Bug 8404 - high unlink latency causes excessive locking.tdb fcntl lock contention
high unlink latency causes excessive locking.tdb fcntl lock contention
Status: NEW
Product: Samba 3.4
Classification: Unclassified
Component: Clustering
unspecified
All All
: P5 normal
: ---
Assigned To: Volker Lendecke
Samba QA Contact
:
Depends on:
Blocks:
  Show dependency treegraph
 
Reported: 2011-08-25 13:12 UTC by David Disseldorp
Modified: 2011-08-25 13:33 UTC (History)
1 user (show)

See Also:


Attachments

Note You need to log in before you can comment on or make changes to this bug.
Description David Disseldorp 2011-08-25 13:12:17 UTC
Setup:
ctdb-1.0.114
samba-3.4.3-4 (with SCHEDULE_FOR_DELETION vacuuming enhancements)
ocfs2-kmp-default-1.4_2.6.32.29_0.3-4.15.3

We are experiencing high ctdb/smbd lockwait latencies while the cluster is under heavy load. Such occurrences are generally non-disruptive, but still cause smbd to be unresponsive over reasonably long periods leading to client side timeouts.

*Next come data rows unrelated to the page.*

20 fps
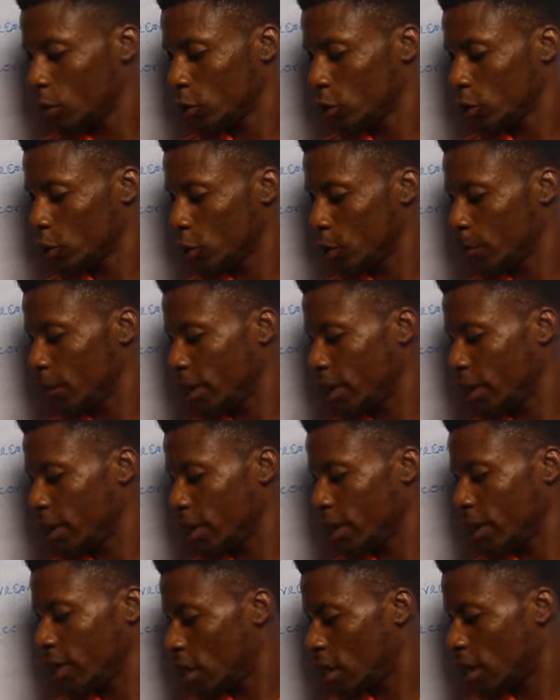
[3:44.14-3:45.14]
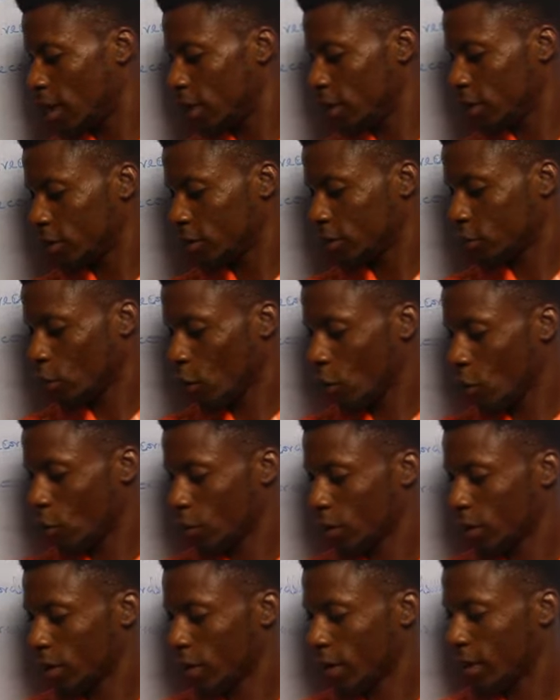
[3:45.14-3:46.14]
should be
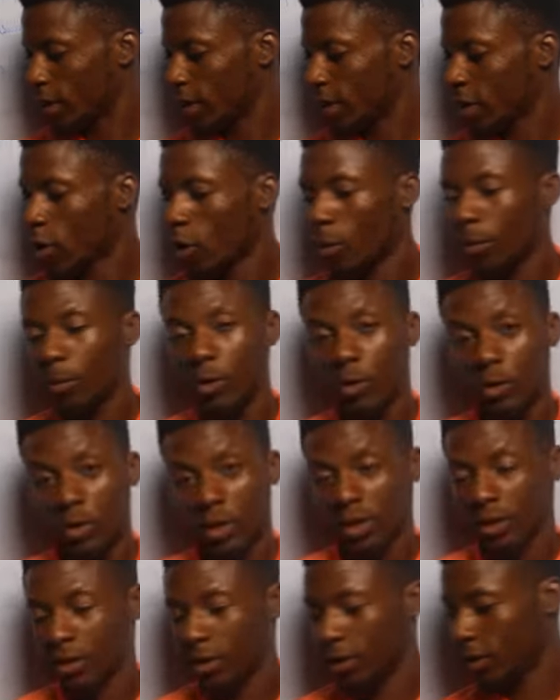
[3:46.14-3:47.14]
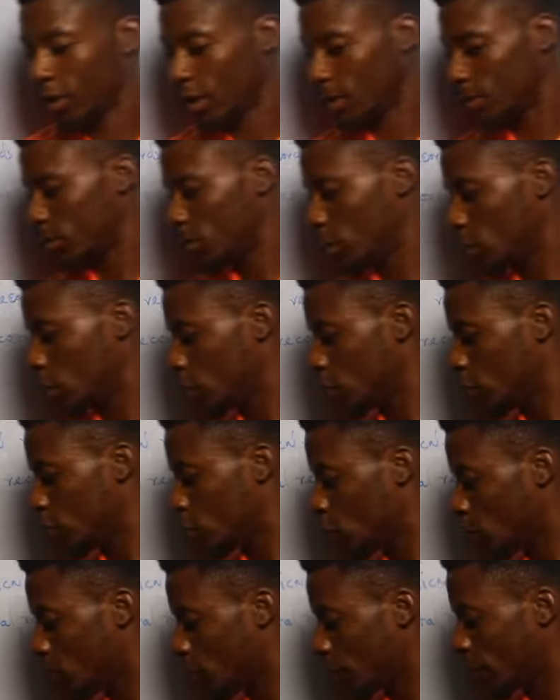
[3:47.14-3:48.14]
installed in the computer system
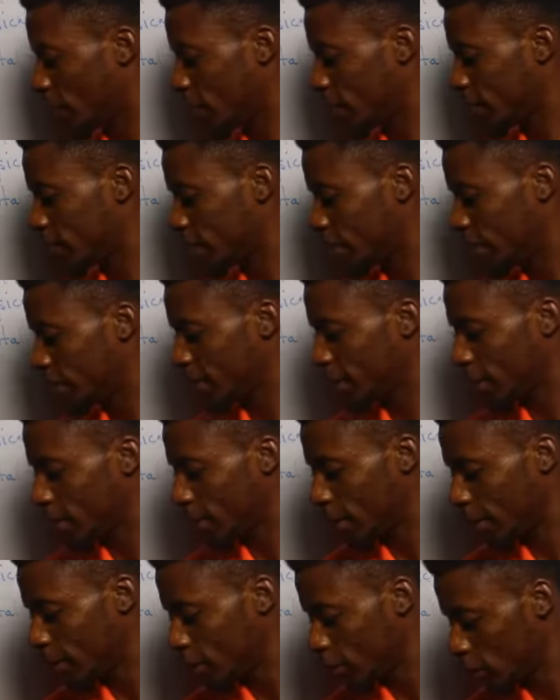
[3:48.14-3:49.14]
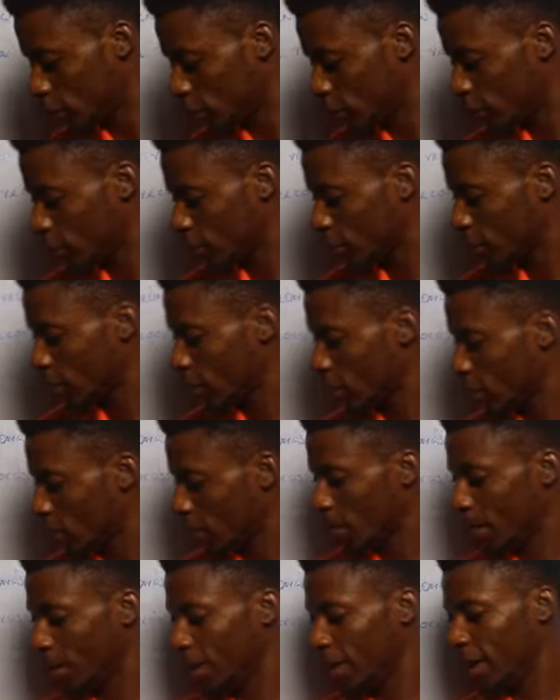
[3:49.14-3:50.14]
to prevent the information
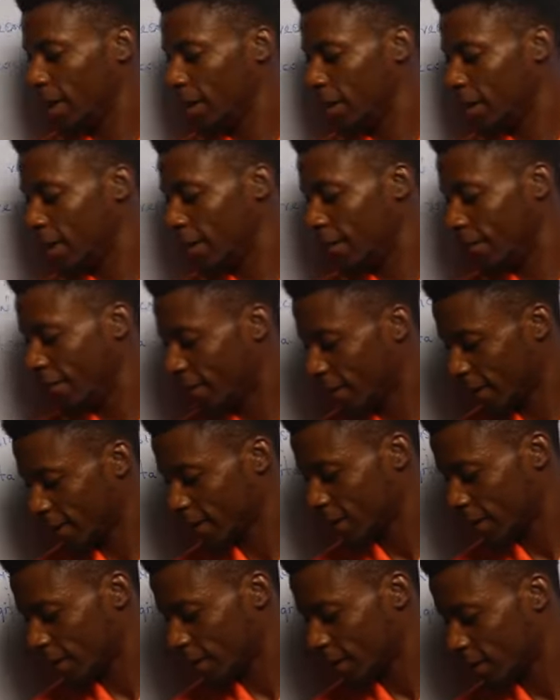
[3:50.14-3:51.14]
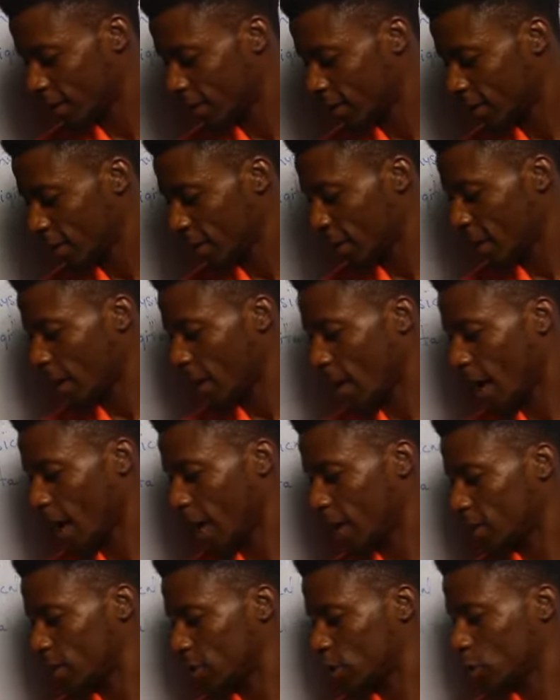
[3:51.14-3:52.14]
being infected
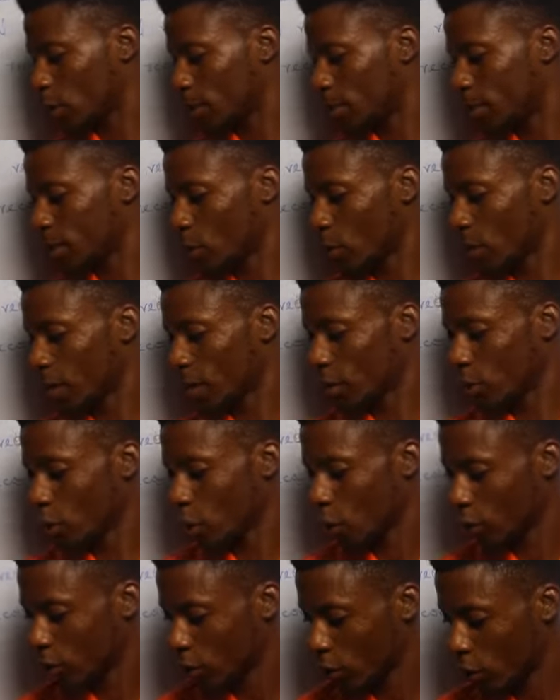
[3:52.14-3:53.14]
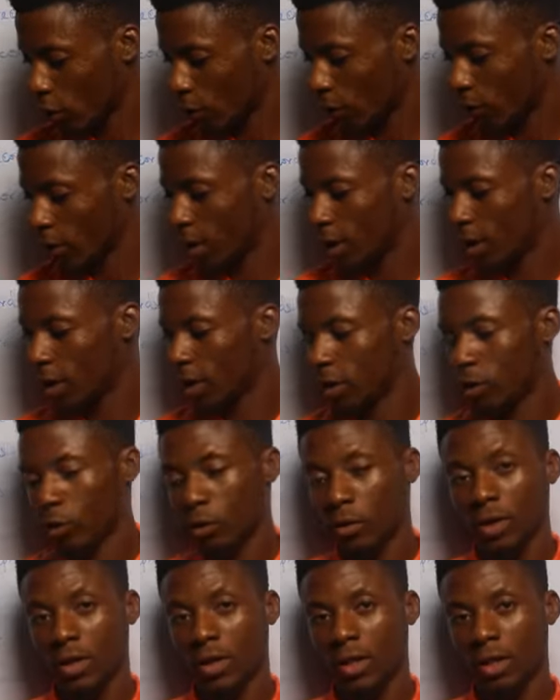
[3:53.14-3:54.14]
and subsequent loss of
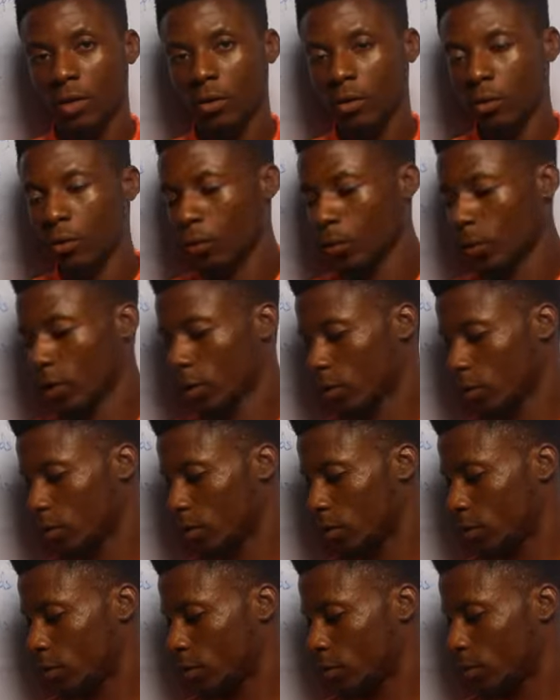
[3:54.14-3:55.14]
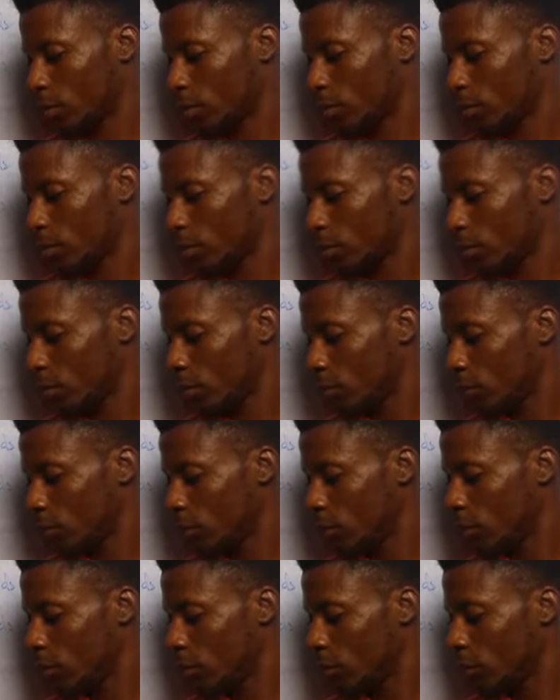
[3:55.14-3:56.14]
electronic records
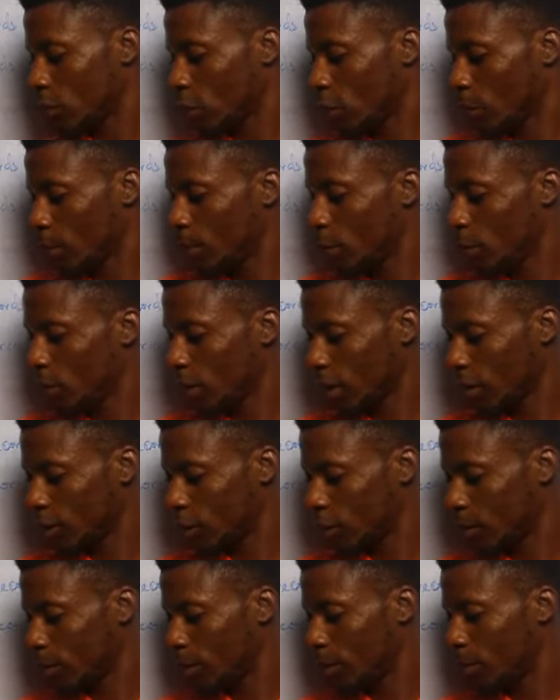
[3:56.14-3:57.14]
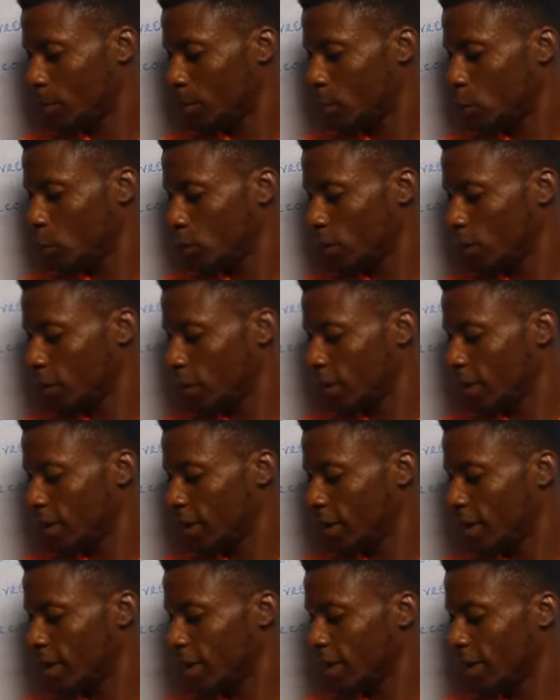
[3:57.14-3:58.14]
the computer should be put
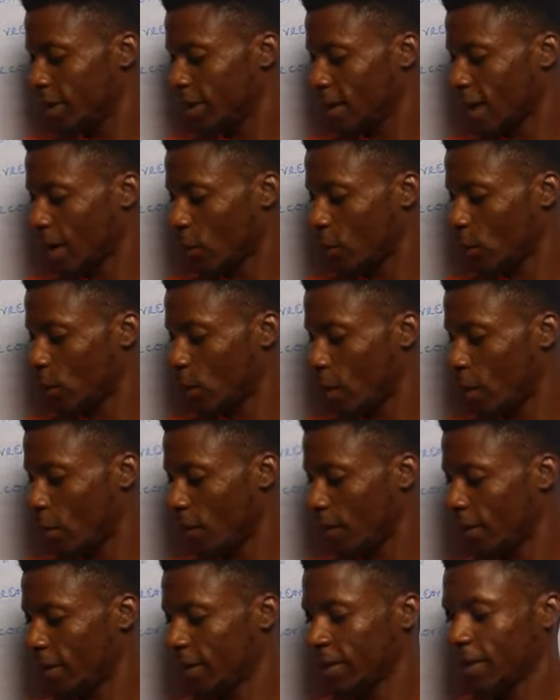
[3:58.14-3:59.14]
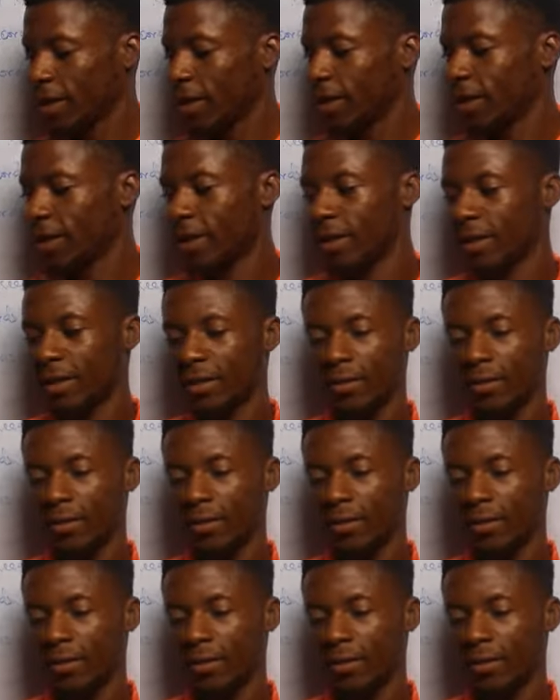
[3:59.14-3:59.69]
in a neat and well ventilated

Adding extra debugging information to the fetch_locked code-path in Samba dbwrap_ctdb.c (70f9338bf2e6081916ffe5bb7cddf50b4e958b24) we can observe the lock contention occurs:

[2011/08/18 20:13:03,  0, pid=31234]
lib/dbwrap_ctdb.c:898(db_ctdb_record_destr)
  Held tdb 0x42fe72c5 lock for 10.292433 seconds

dbid:0x42fe72c5 name:locking.tdb path:/var/lib/ctdb/locking.tdb.0

smbd is holding a lock on the locking.tdb database for over 10 seconds (this has been seen to climb as high as 40 seconds). Unwinding the stack from this point we can see the locking.tdb.0 lock is held by smbd over the file unlink code path in close_remove_share_mode().

These delays can be directly attributed to poor OCFS2 delete performance with large data-sets. (http://oss.oracle.com/pipermail/ocfs2-devel/2011-July/008258.html).

As a potential solution, I'd like to avoid holding the share mode lock over the SMB_VFS_UNLINK() path.